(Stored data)
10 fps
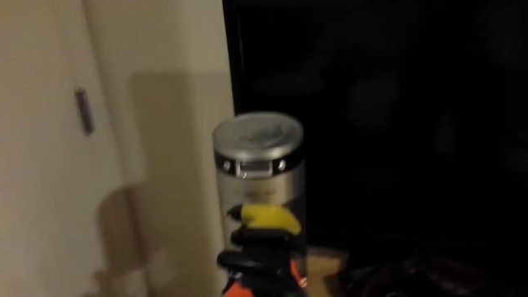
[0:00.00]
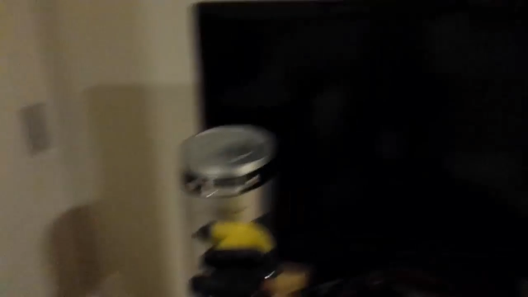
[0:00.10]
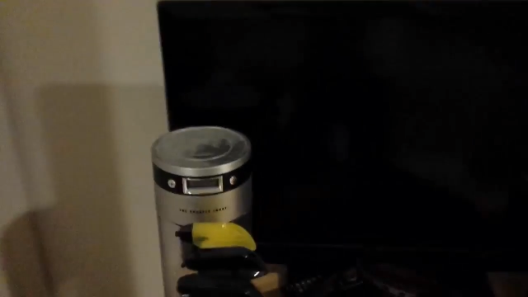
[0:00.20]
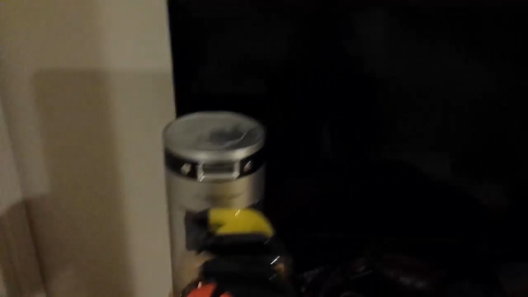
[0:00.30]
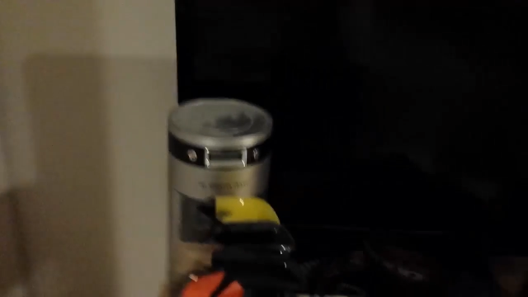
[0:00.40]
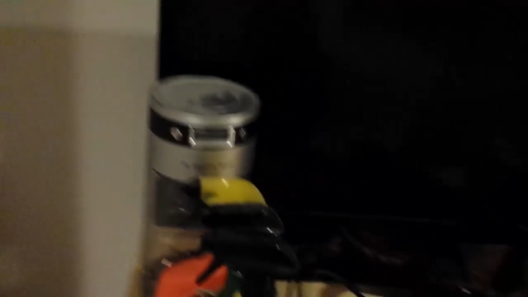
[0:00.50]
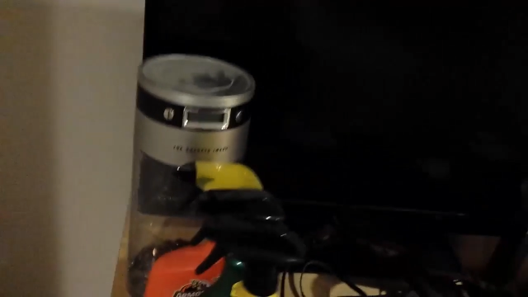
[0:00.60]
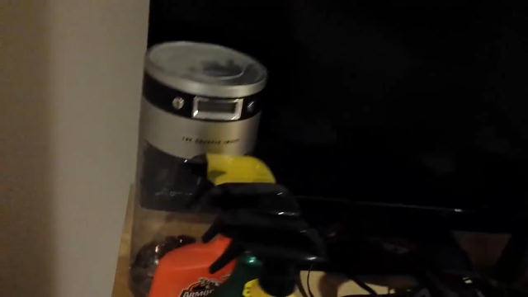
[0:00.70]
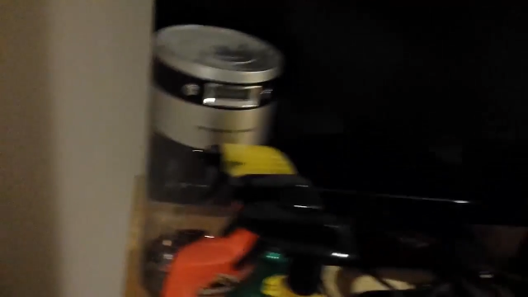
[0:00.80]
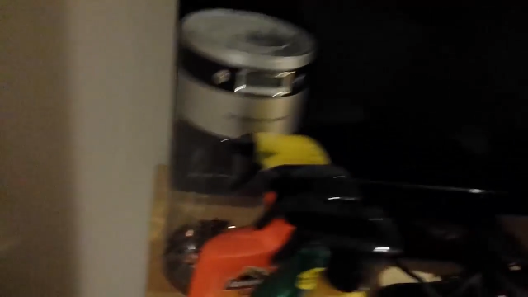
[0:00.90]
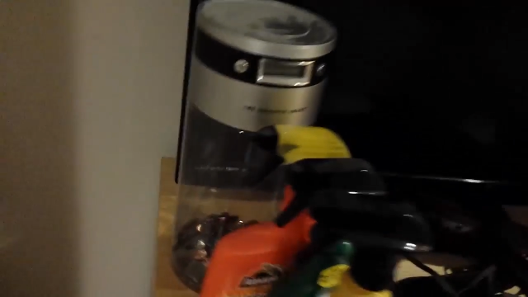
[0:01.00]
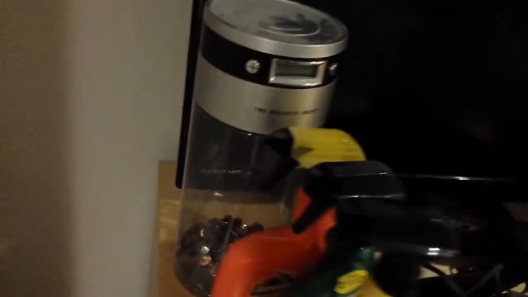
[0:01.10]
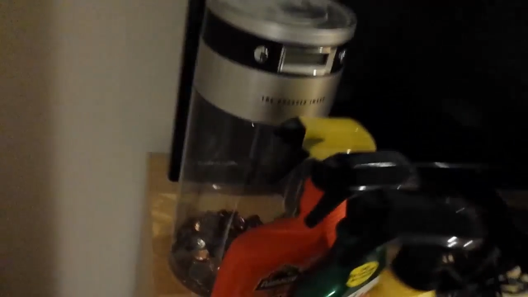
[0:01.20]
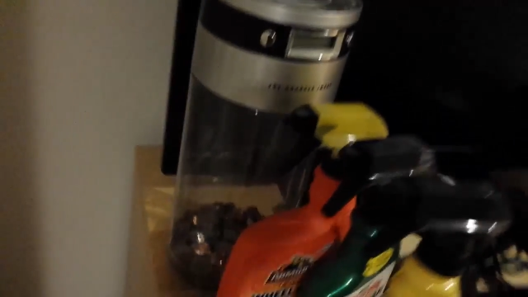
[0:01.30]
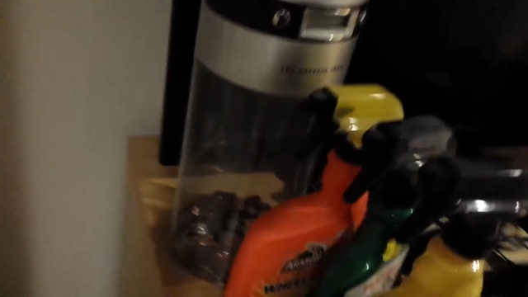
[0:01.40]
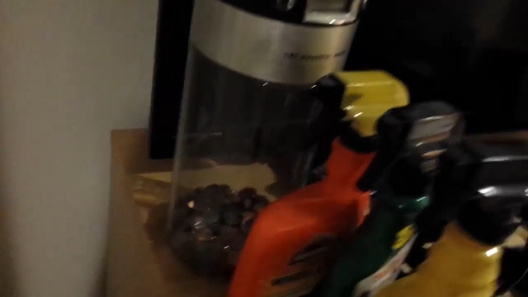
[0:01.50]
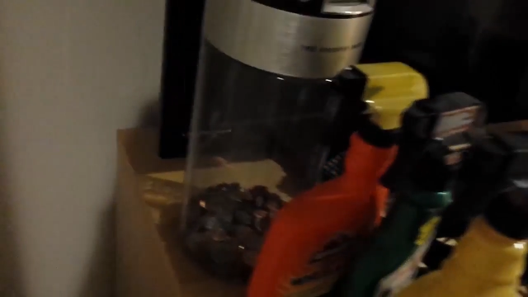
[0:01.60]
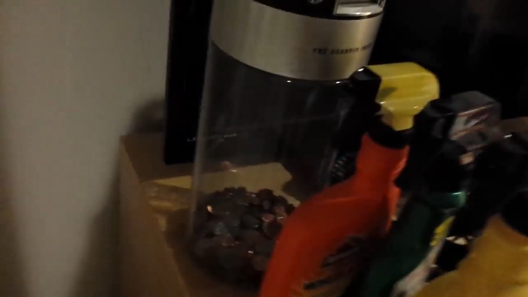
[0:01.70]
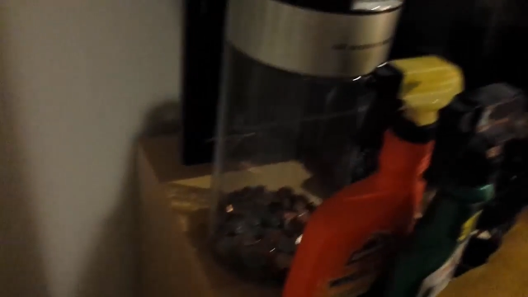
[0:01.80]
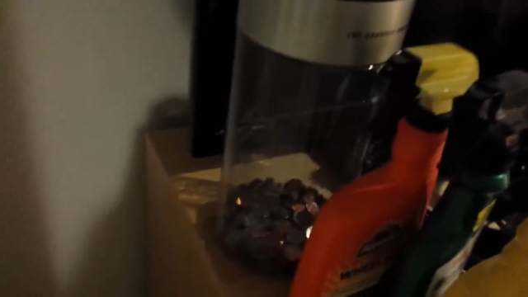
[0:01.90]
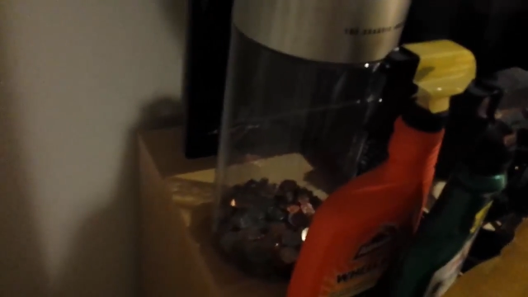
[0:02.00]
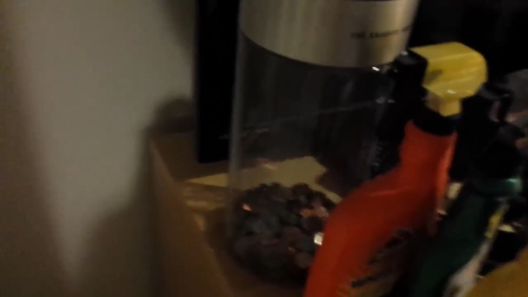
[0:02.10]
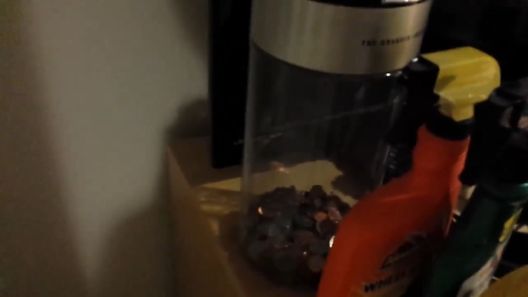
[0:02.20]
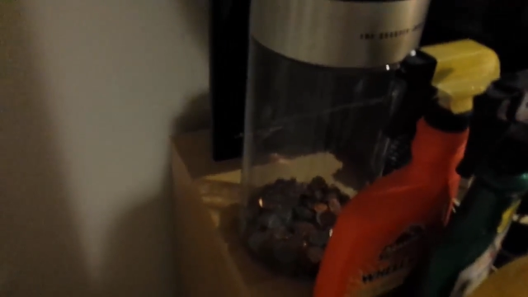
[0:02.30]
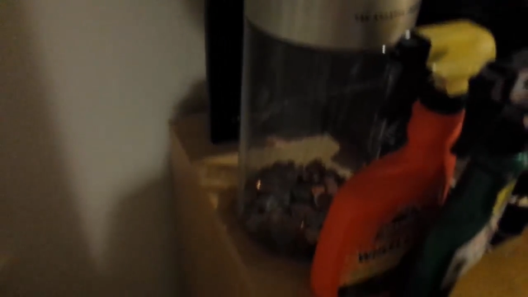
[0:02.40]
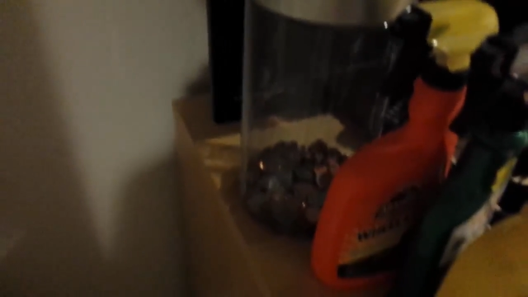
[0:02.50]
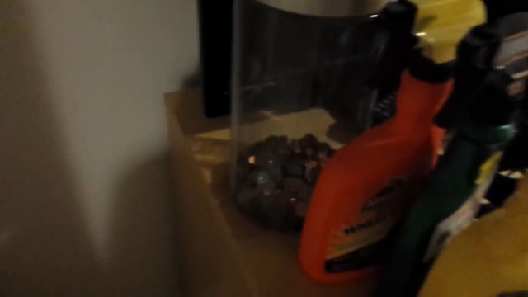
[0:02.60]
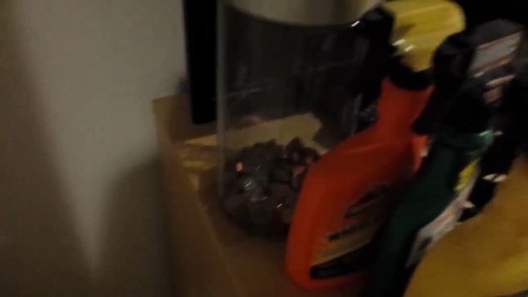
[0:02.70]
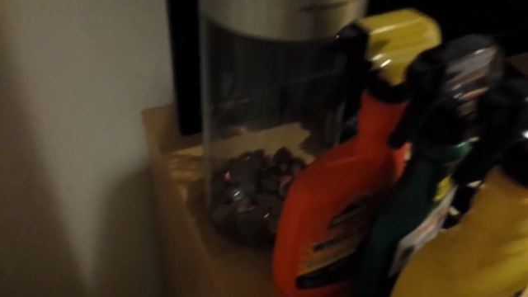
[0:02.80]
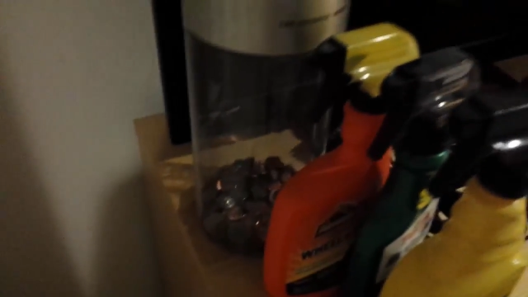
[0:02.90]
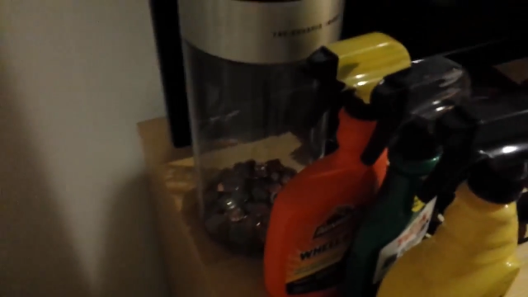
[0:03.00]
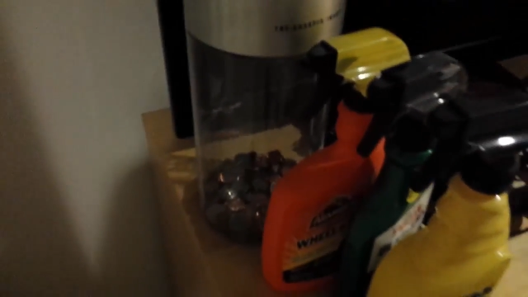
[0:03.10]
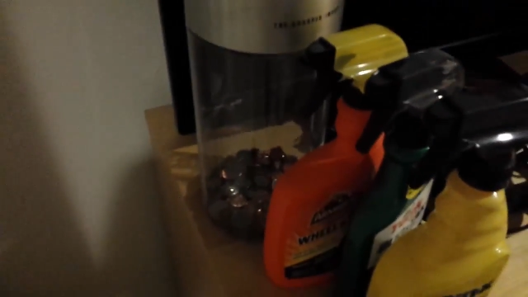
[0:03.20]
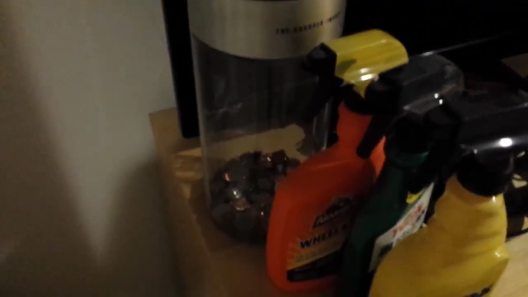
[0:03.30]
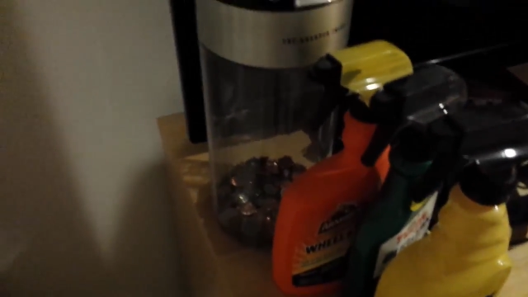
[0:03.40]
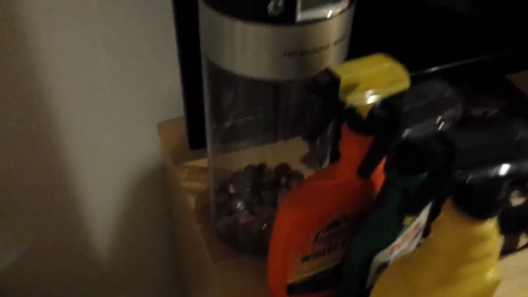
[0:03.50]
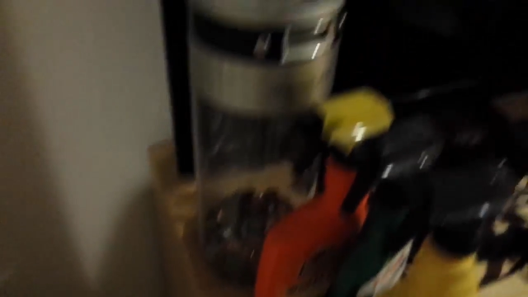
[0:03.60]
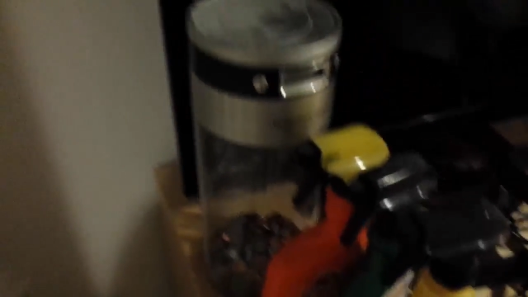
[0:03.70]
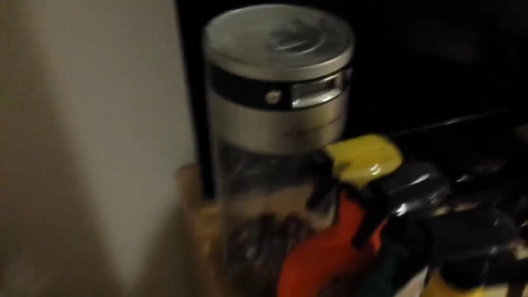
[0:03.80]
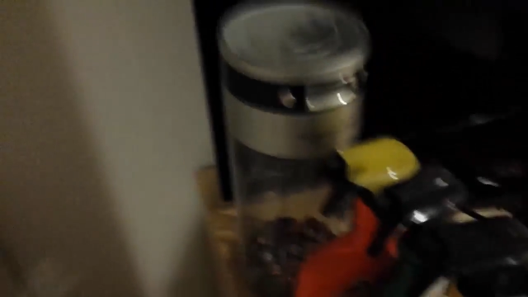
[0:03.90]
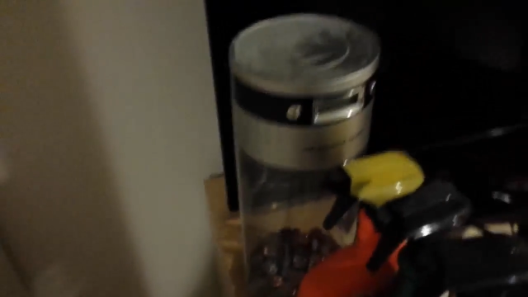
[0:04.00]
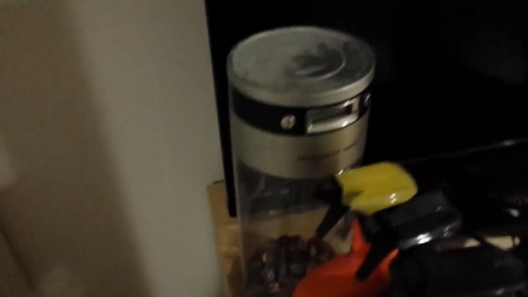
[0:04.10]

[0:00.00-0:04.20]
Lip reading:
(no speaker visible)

* * *

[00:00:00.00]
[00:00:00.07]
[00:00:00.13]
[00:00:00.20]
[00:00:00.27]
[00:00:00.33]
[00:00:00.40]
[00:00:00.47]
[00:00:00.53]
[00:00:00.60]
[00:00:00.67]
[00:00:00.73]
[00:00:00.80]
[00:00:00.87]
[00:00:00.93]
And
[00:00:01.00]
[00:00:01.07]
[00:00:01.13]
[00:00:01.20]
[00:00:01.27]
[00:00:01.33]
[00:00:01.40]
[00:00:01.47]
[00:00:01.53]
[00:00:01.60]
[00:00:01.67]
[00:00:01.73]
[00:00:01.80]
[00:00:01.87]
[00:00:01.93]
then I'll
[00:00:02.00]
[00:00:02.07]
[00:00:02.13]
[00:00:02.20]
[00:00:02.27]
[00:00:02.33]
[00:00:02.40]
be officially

■ What the exercise asks ■
Proceeding from the line containing "[00:00:00.60]" through the line containing "[00:00:02.20]", transcribe the lines above exactly, both end lines included.

■ Finished exercise ■
[00:00:00.60]
[00:00:00.67]
[00:00:00.73]
[00:00:00.80]
[00:00:00.87]
[00:00:00.93]
And
[00:00:01.00]
[00:00:01.07]
[00:00:01.13]
[00:00:01.20]
[00:00:01.27]
[00:00:01.33]
[00:00:01.40]
[00:00:01.47]
[00:00:01.53]
[00:00:01.60]
[00:00:01.67]
[00:00:01.73]
[00:00:01.80]
[00:00:01.87]
[00:00:01.93]
then I'll
[00:00:02.00]
[00:00:02.07]
[00:00:02.13]
[00:00:02.20]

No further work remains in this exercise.